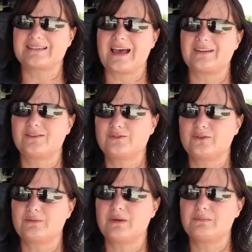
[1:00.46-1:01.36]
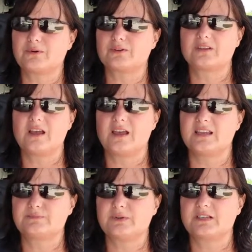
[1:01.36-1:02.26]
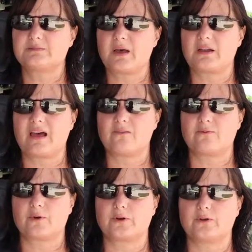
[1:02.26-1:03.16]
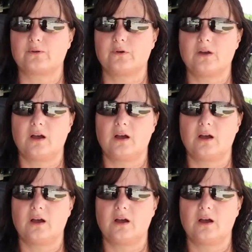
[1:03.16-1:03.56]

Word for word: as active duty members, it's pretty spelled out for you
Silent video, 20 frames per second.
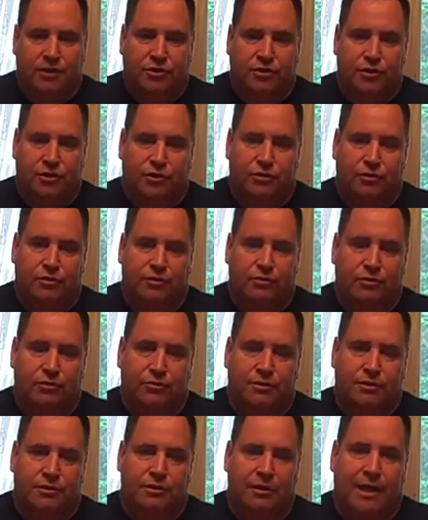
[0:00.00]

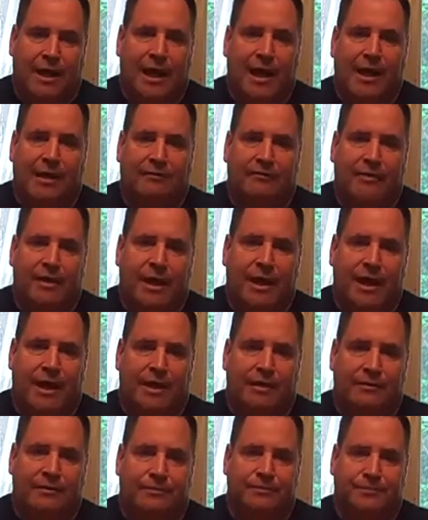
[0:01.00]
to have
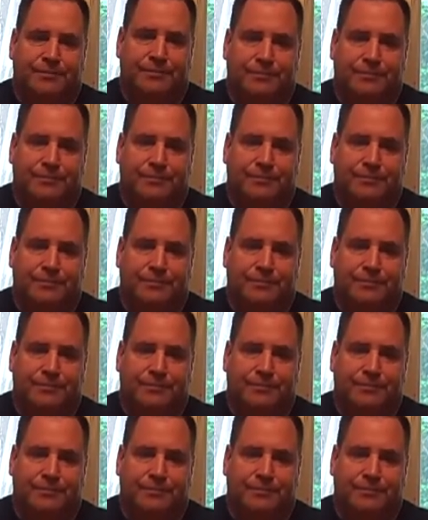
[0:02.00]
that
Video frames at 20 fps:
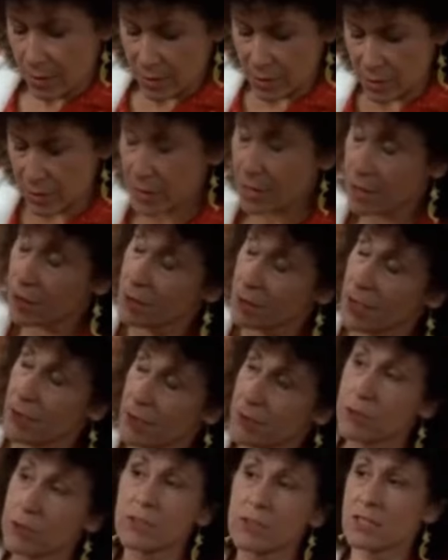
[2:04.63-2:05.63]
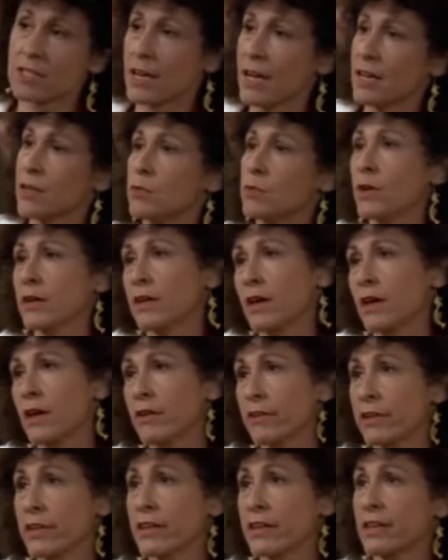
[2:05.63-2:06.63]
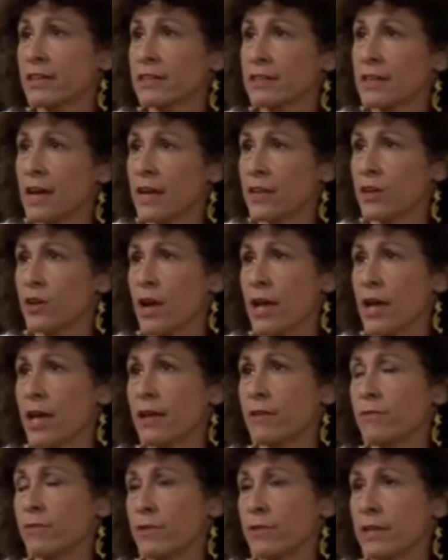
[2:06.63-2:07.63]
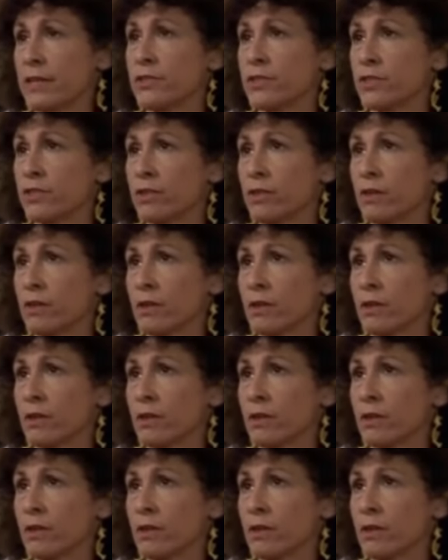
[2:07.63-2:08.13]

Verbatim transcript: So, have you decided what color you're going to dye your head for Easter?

...

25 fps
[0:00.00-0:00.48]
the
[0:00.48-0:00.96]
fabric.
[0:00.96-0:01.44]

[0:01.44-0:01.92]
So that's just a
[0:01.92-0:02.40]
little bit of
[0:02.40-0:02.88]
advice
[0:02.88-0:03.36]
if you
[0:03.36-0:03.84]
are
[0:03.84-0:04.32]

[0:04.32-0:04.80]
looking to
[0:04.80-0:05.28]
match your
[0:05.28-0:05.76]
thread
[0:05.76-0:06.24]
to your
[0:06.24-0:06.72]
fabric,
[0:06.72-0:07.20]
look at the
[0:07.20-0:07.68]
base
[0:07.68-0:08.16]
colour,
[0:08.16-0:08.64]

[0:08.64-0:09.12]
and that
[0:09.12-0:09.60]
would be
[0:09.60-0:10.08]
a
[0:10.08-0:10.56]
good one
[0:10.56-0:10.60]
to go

--

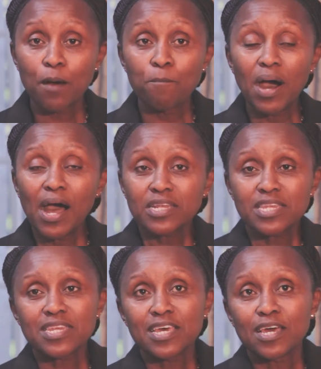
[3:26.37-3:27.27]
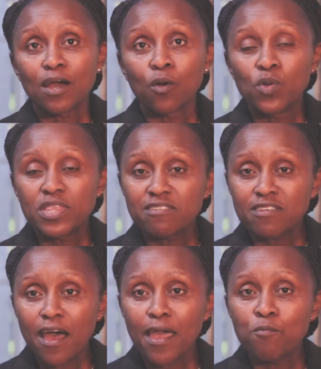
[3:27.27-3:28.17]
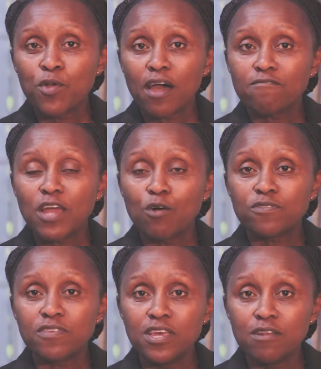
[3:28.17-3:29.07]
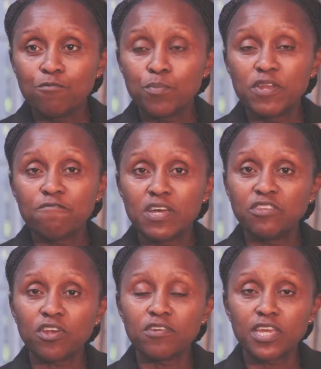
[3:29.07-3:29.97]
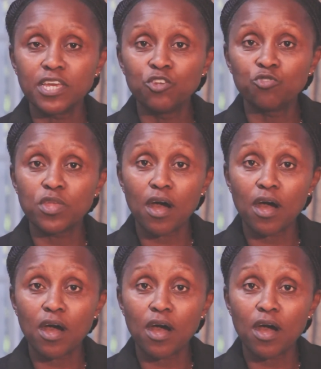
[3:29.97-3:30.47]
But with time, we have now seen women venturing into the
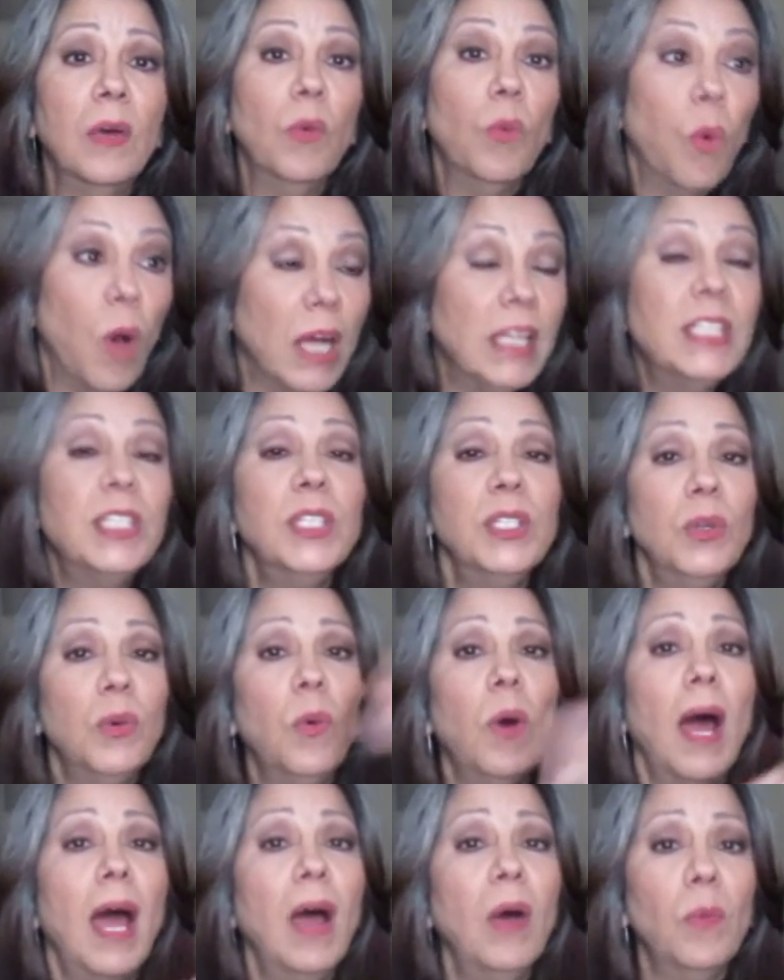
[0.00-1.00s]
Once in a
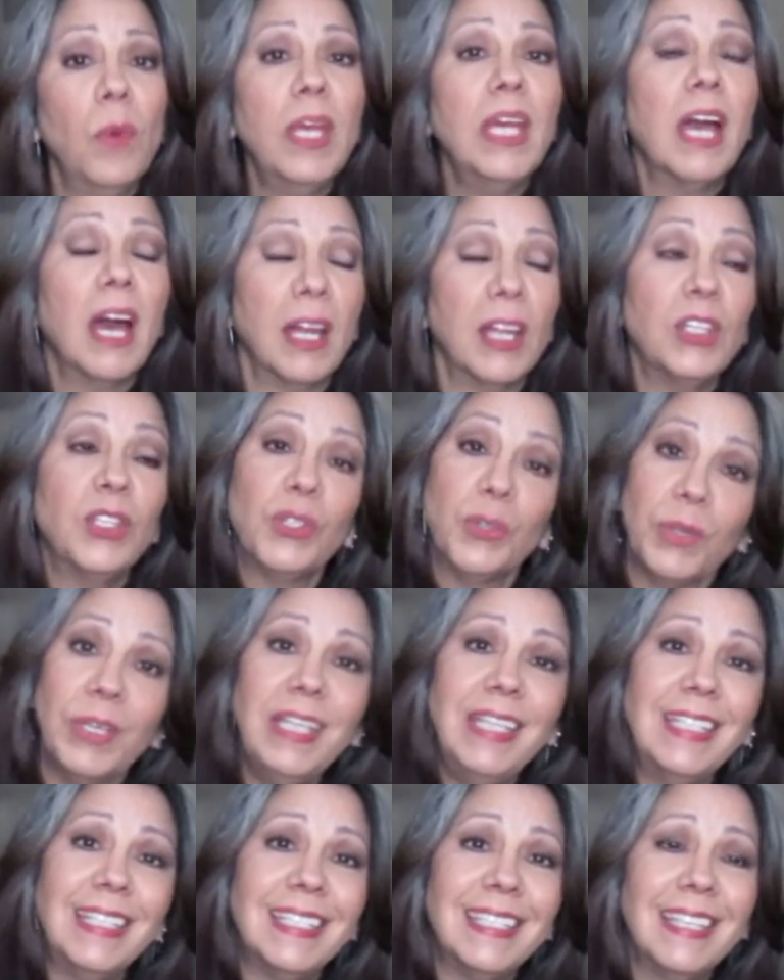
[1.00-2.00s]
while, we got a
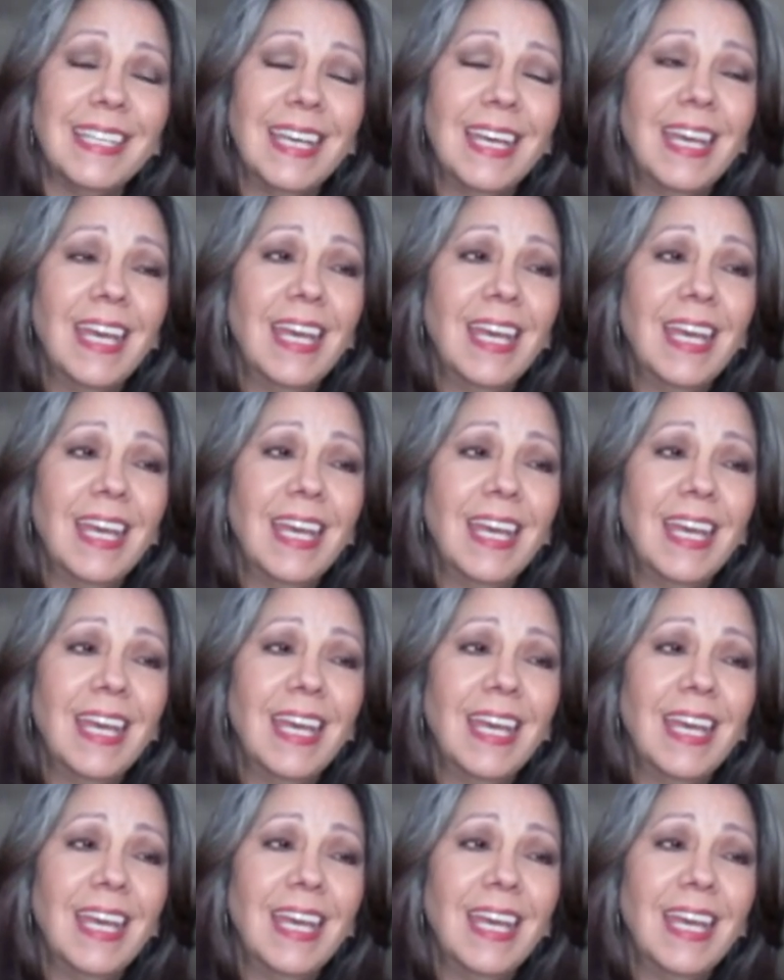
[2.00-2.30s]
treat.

EXERCISE:
Find the string "frames" in the entries above. Copy each line where it occurs.

YOUR RESPONSE:
Silent video, 20 frames per second.
Video frames at 20 fps:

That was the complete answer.